Provided records:
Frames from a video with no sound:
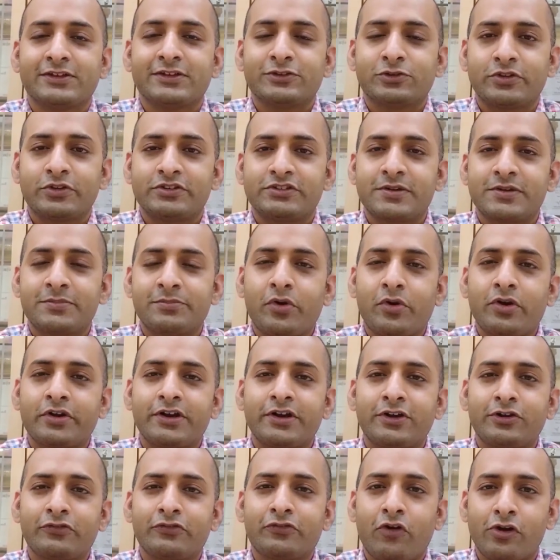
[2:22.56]
So it's
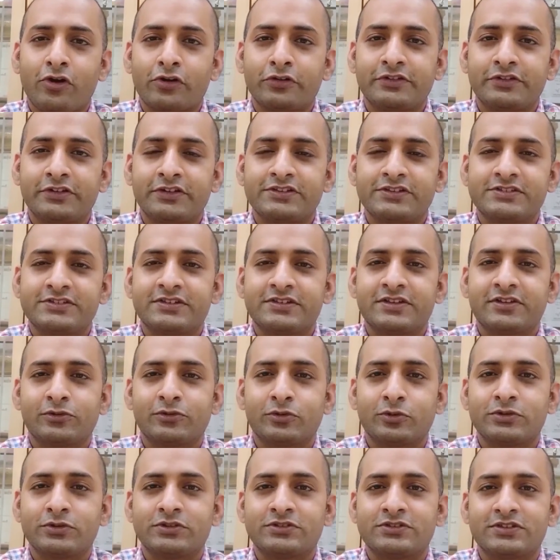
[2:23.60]
important to follow these
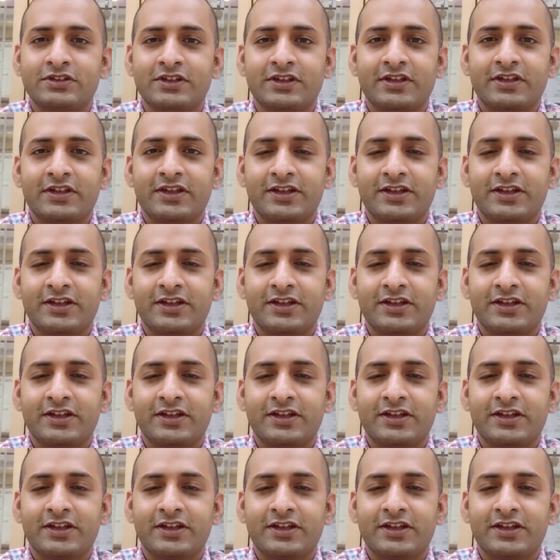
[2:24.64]
rules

What needs to be done:
Transcribe the entries above verbatim, omitting their pictures.

Expected answer:
Frames from a video with no sound:
[2:22.56]
So it's
[2:23.60]
important to follow these
[2:24.64]
rules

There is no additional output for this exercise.